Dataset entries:
===============
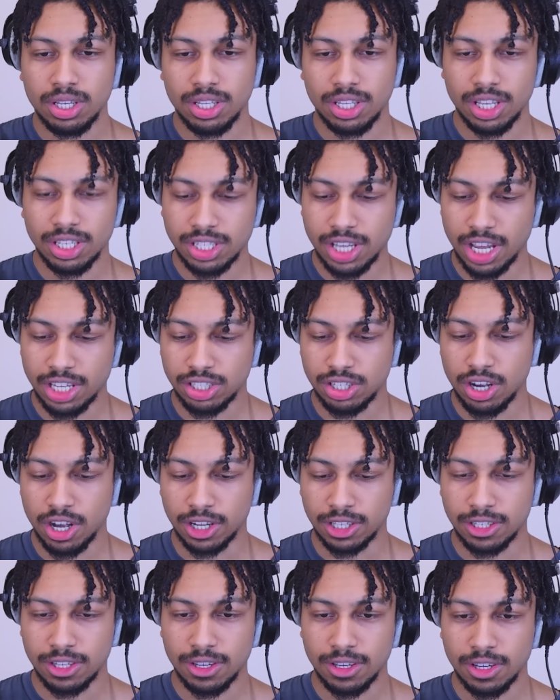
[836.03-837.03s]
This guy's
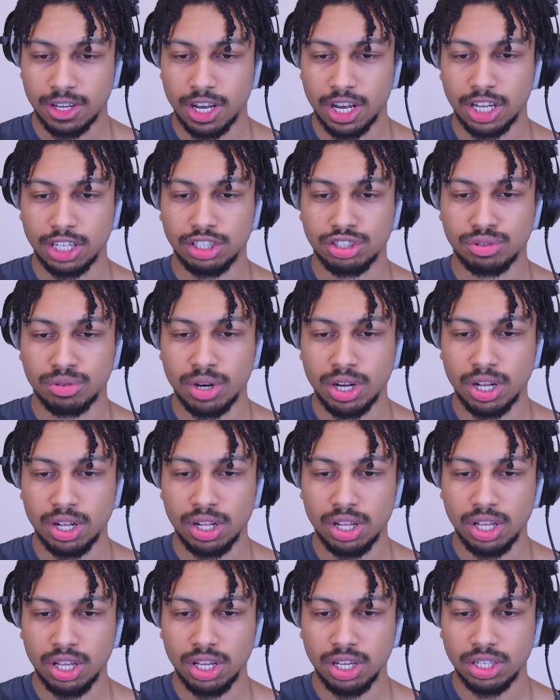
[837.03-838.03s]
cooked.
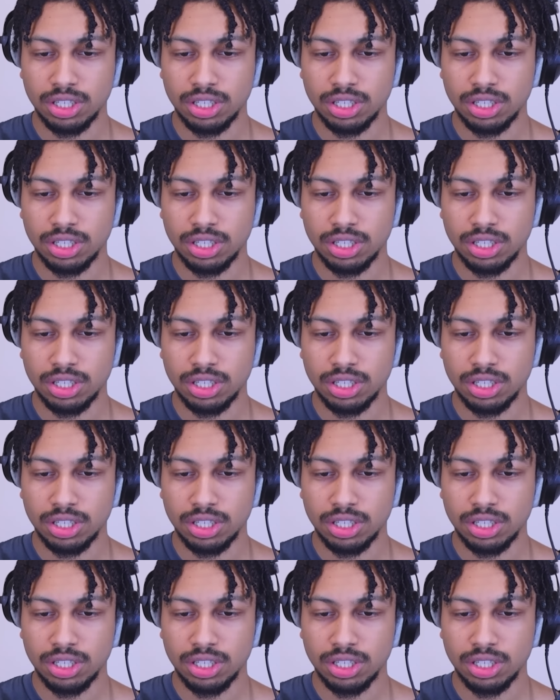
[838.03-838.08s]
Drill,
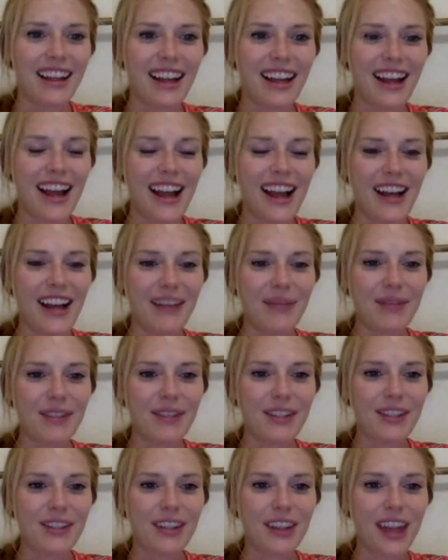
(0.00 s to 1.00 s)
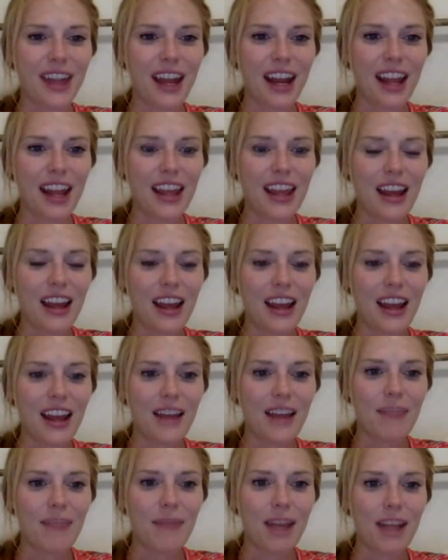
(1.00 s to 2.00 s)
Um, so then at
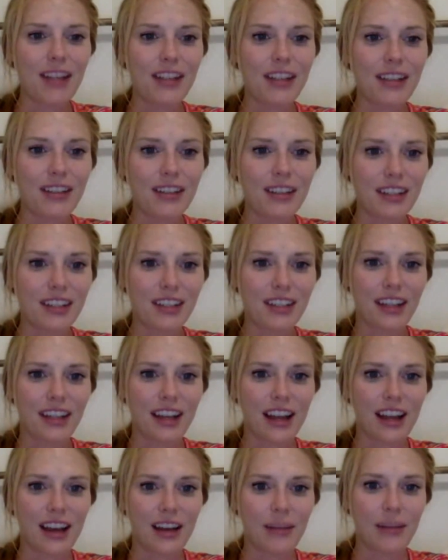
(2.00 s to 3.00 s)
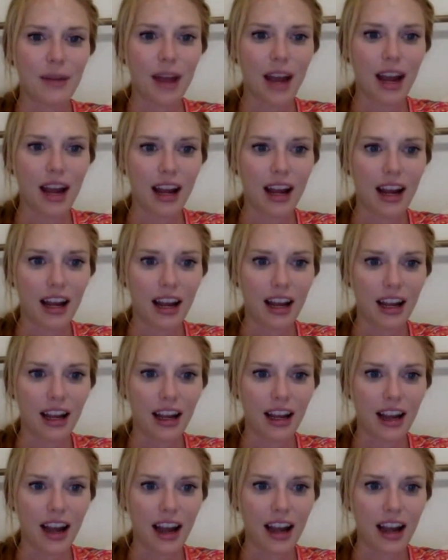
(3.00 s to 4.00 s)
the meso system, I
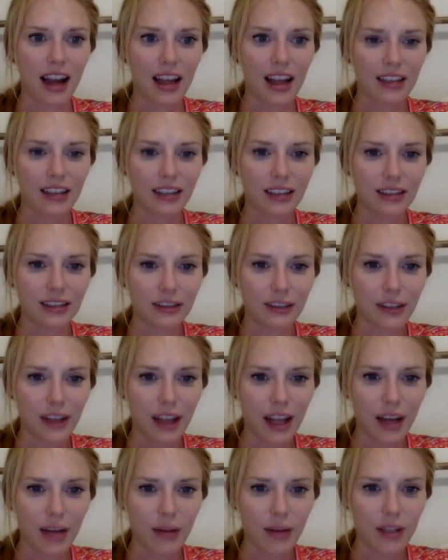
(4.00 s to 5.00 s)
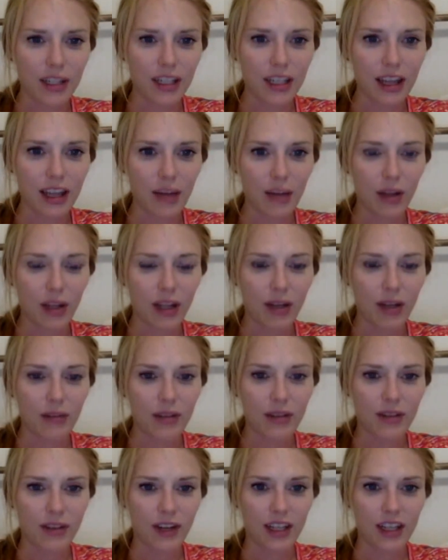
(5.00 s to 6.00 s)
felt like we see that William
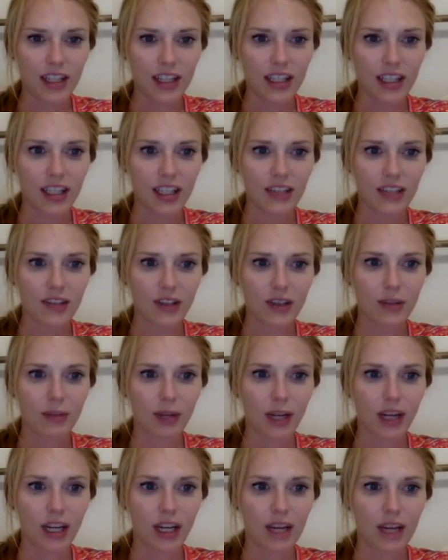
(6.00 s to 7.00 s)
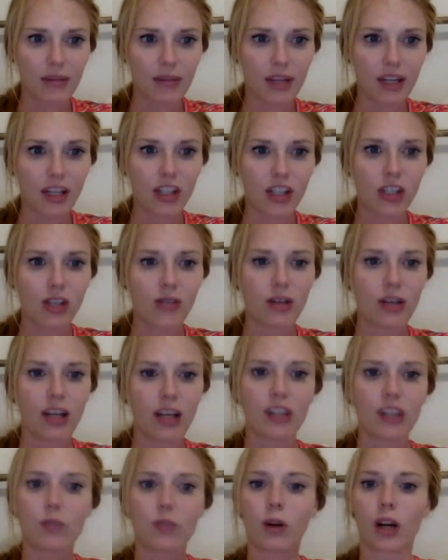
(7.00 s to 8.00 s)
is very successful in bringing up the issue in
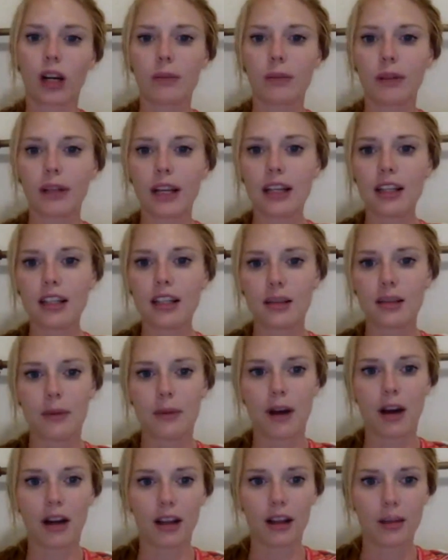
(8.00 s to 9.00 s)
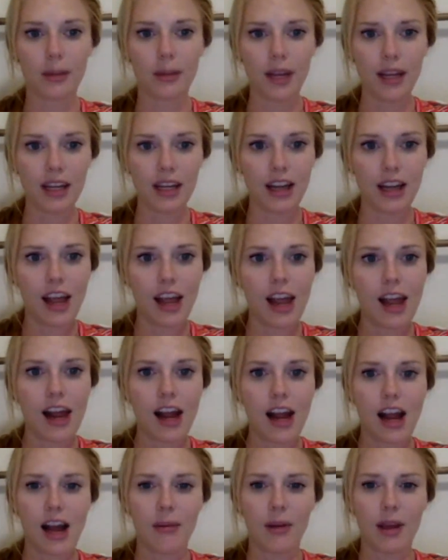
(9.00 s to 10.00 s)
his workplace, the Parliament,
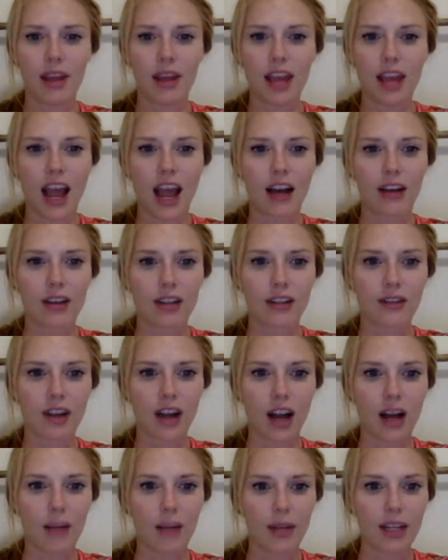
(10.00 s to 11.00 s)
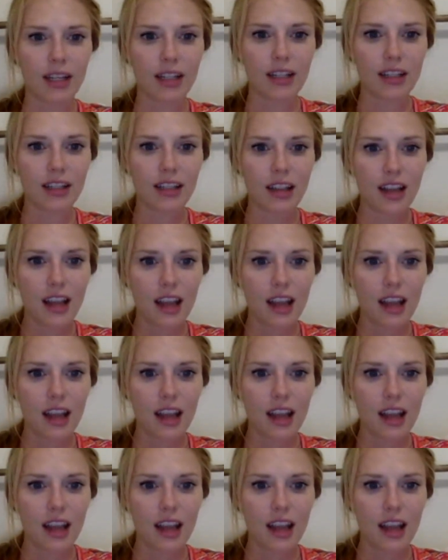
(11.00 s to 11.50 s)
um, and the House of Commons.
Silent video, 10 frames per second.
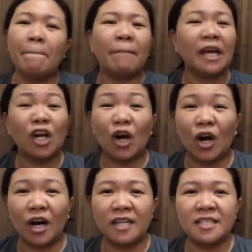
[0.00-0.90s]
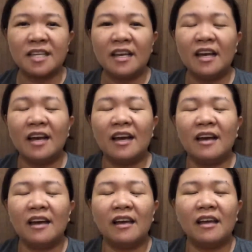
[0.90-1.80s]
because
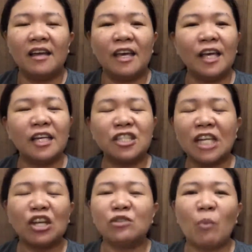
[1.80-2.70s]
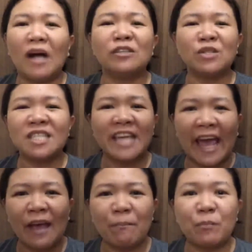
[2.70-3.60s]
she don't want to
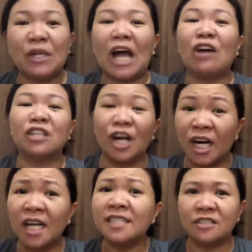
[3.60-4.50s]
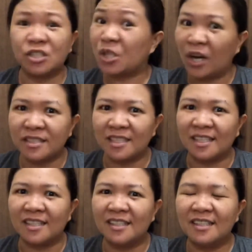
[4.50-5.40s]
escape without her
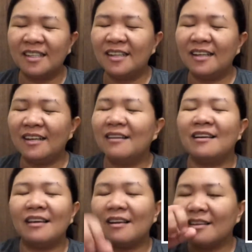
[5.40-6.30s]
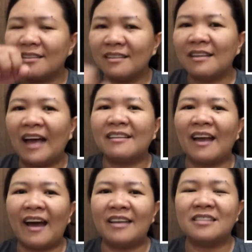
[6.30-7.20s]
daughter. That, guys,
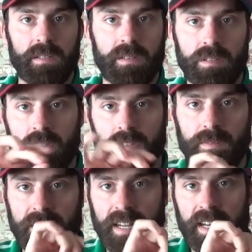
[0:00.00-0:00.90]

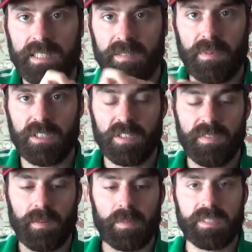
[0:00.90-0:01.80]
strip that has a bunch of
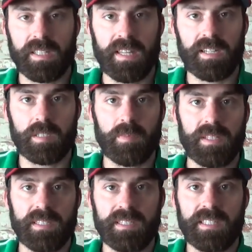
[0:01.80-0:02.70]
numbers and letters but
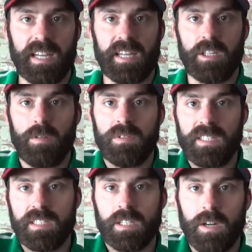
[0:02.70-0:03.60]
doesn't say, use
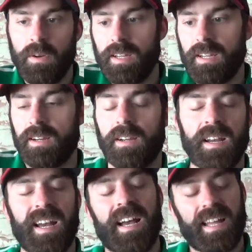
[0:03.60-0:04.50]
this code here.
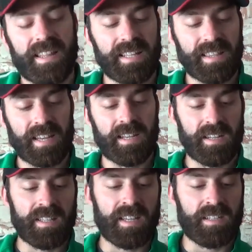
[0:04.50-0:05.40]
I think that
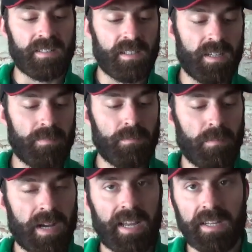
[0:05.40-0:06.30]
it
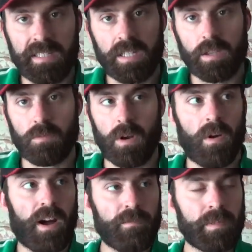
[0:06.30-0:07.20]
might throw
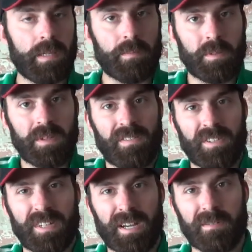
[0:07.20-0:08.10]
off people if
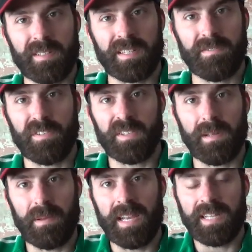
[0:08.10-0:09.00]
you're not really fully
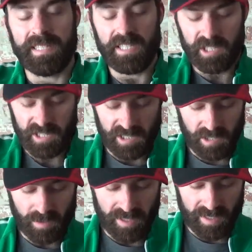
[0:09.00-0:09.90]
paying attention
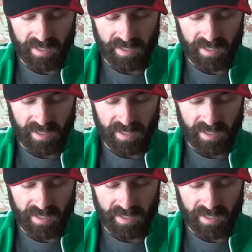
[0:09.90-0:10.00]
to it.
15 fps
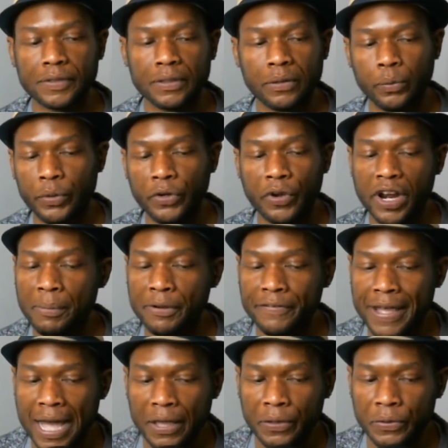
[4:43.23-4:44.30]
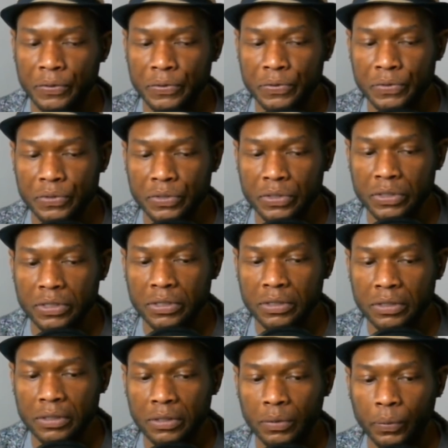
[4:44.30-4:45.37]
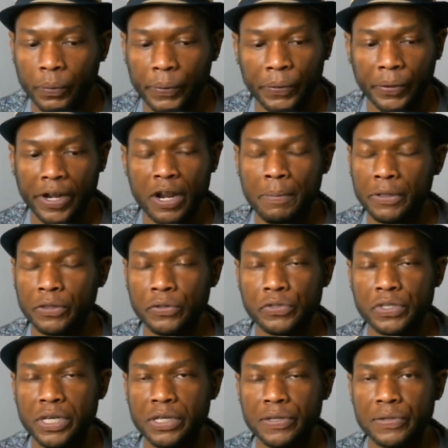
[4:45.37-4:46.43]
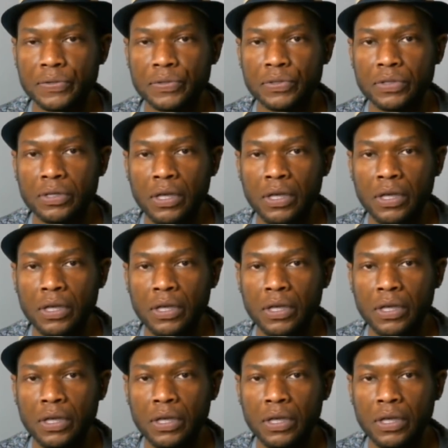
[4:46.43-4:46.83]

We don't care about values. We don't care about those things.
===============
Would you mind returning each entry above word for word, skipping the images?

__RESULT OF THE EXERCISE__.
[836.03-837.03s]
This guy's
[837.03-838.03s]
cooked.
[838.03-838.08s]
Drill,
(0.00 s to 1.00 s)
(1.00 s to 2.00 s)
Um, so then at
(2.00 s to 3.00 s)
(3.00 s to 4.00 s)
the meso system, I
(4.00 s to 5.00 s)
(5.00 s to 6.00 s)
felt like we see that William
(6.00 s to 7.00 s)
(7.00 s to 8.00 s)
is very successful in bringing up the issue in
(8.00 s to 9.00 s)
(9.00 s to 10.00 s)
his workplace, the Parliament,
(10.00 s to 11.00 s)
(11.00 s to 11.50 s)
um, and the House of Commons.
Silent video, 10 frames per second.
[0.00-0.90s]
[0.90-1.80s]
because
[1.80-2.70s]
[2.70-3.60s]
she don't want to
[3.60-4.50s]
[4.50-5.40s]
escape without her
[5.40-6.30s]
[6.30-7.20s]
daughter. That, guys,
[0:00.00-0:00.90]

[0:00.90-0:01.80]
strip that has a bunch of
[0:01.80-0:02.70]
numbers and letters but
[0:02.70-0:03.60]
doesn't say, use
[0:03.60-0:04.50]
this code here.
[0:04.50-0:05.40]
I think that
[0:05.40-0:06.30]
it
[0:06.30-0:07.20]
might throw
[0:07.20-0:08.10]
off people if
[0:08.10-0:09.00]
you're not really fully
[0:09.00-0:09.90]
paying attention
[0:09.90-0:10.00]
to it.
15 fps
[4:43.23-4:44.30]
[4:44.30-4:45.37]
[4:45.37-4:46.43]
[4:46.43-4:46.83]

We don't care about values. We don't care about those things.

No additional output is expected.